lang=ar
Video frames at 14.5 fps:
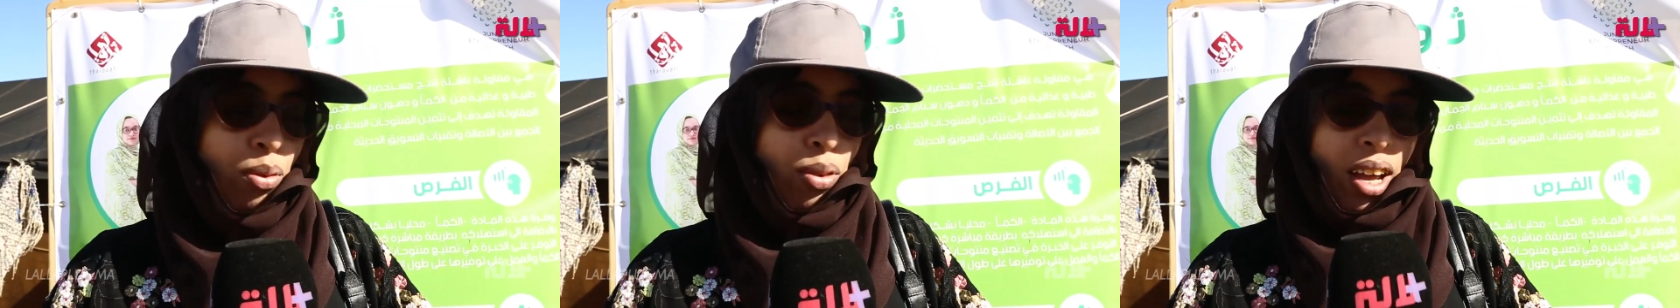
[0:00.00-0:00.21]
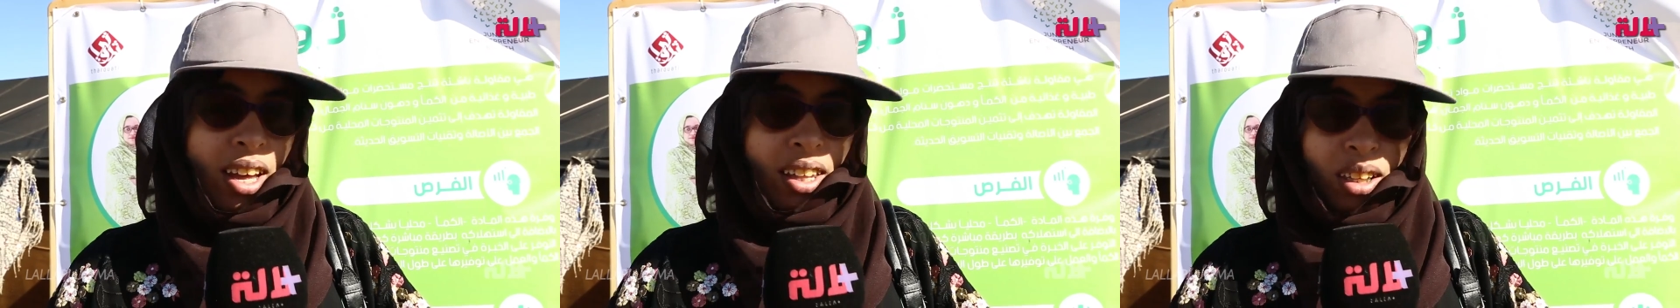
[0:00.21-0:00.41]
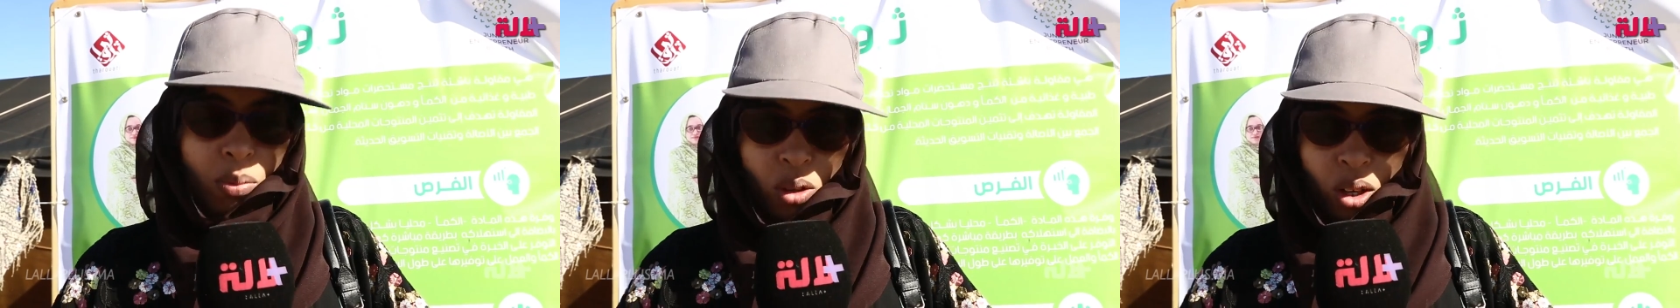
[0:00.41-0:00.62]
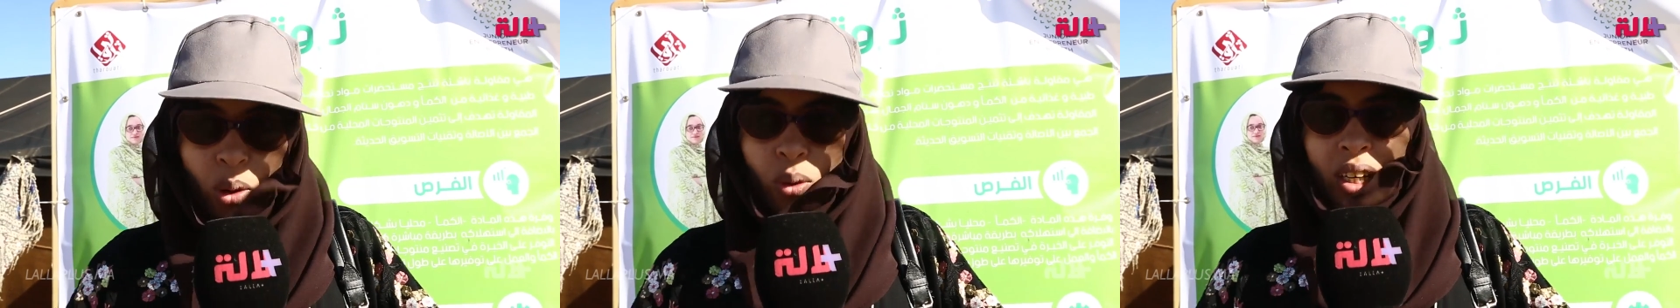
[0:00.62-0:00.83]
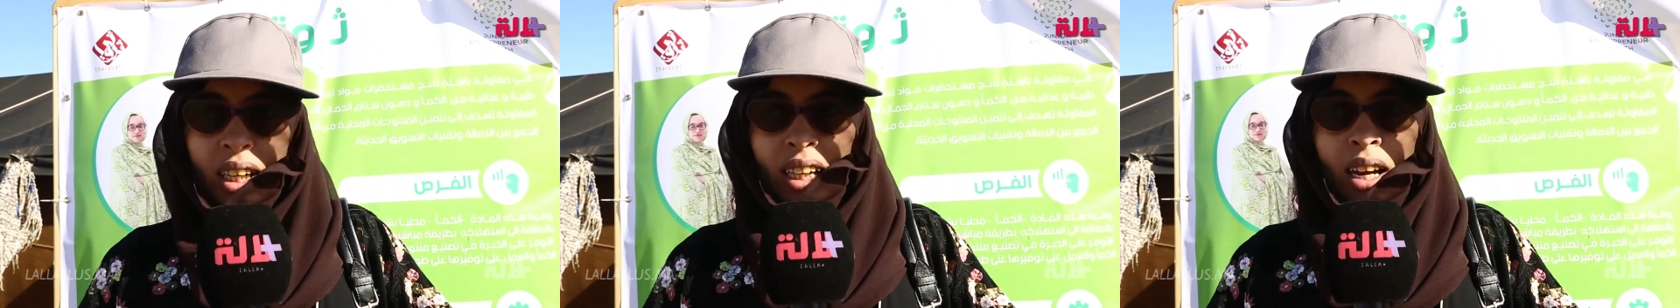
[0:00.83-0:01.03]
فهذه
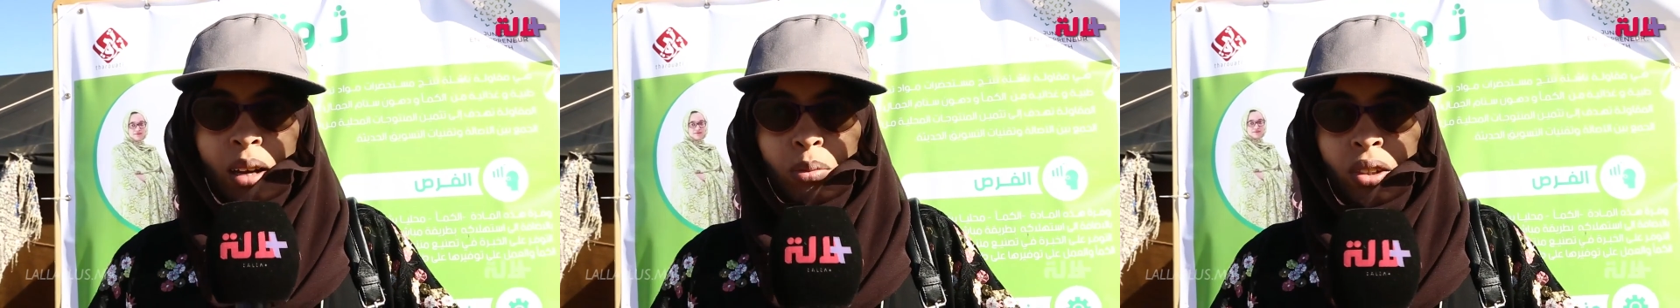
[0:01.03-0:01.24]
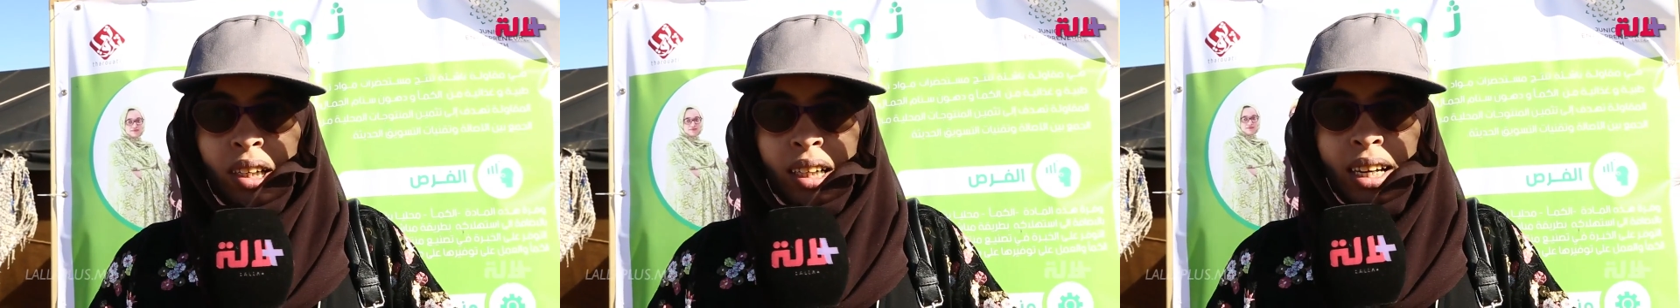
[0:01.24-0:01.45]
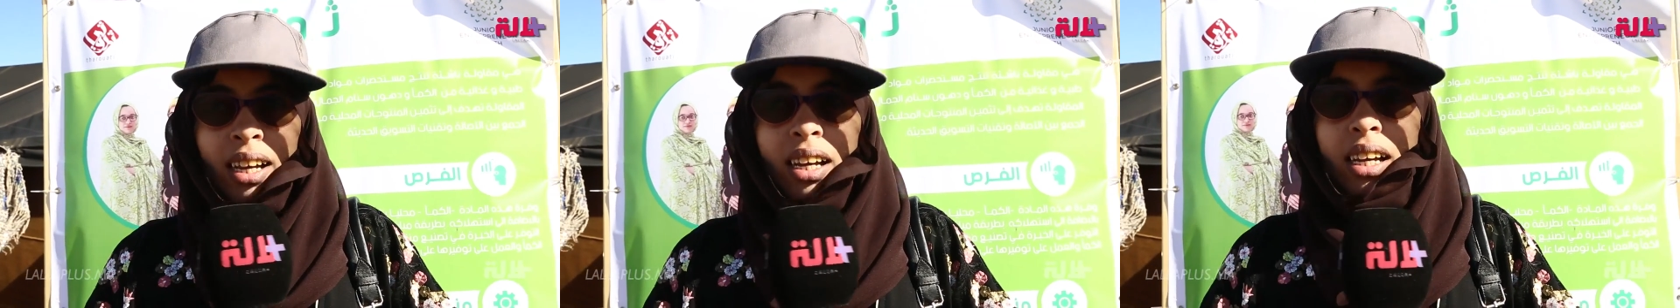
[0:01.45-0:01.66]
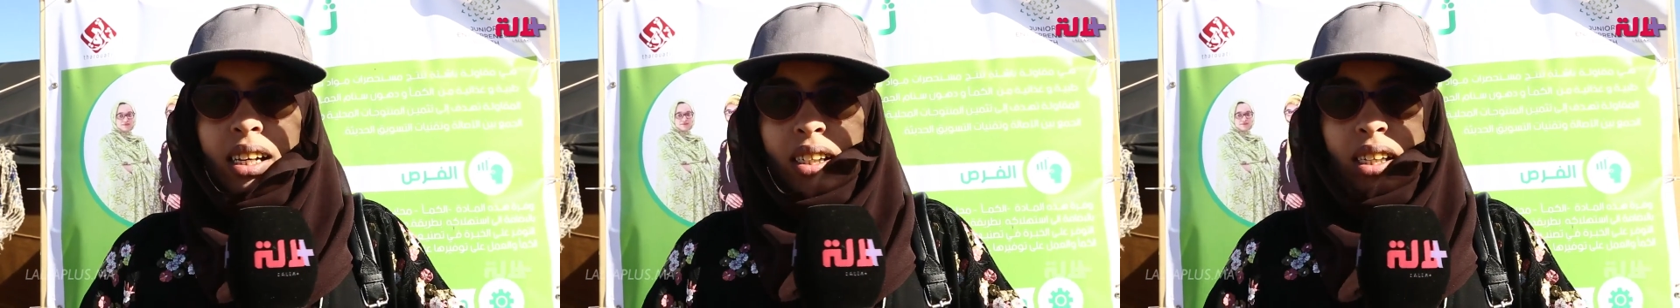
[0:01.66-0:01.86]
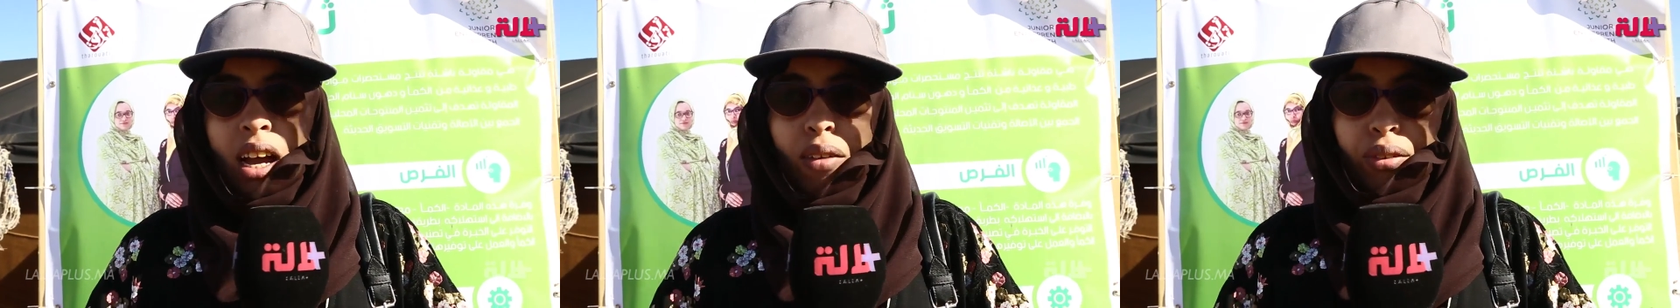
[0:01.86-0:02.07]
المكونات الحمد لله
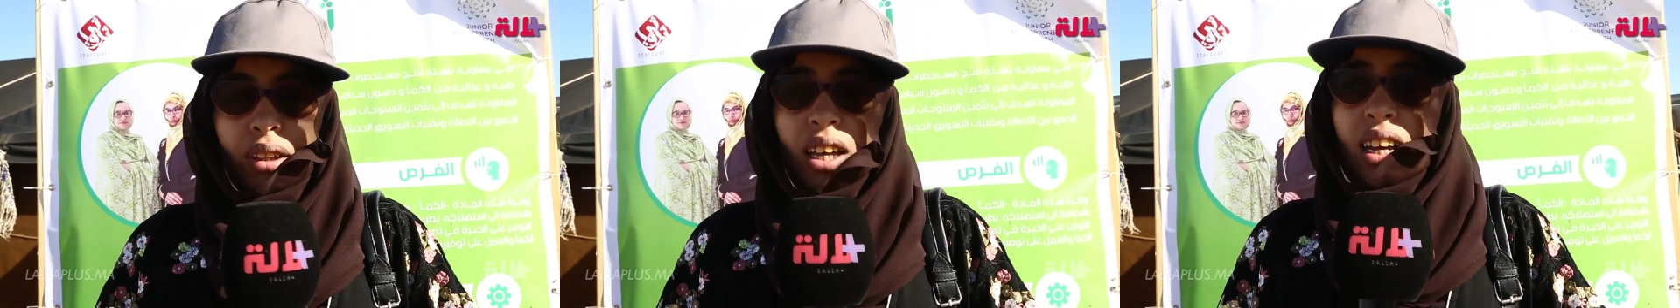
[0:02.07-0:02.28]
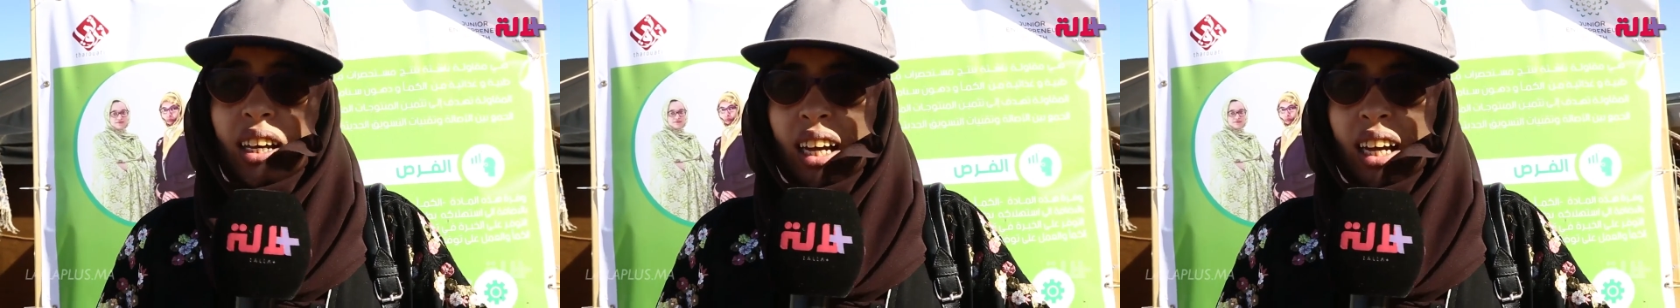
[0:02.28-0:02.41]
تحافظ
........
Repeat the listing word for word. Leave images out.

lang=ar
Video frames at 14.5 fps:
[0:00.00-0:00.21]
[0:00.21-0:00.41]
[0:00.41-0:00.62]
[0:00.62-0:00.83]
[0:00.83-0:01.03]
فهذه
[0:01.03-0:01.24]
[0:01.24-0:01.45]
[0:01.45-0:01.66]
[0:01.66-0:01.86]
[0:01.86-0:02.07]
المكونات الحمد لله
[0:02.07-0:02.28]
[0:02.28-0:02.41]
تحافظ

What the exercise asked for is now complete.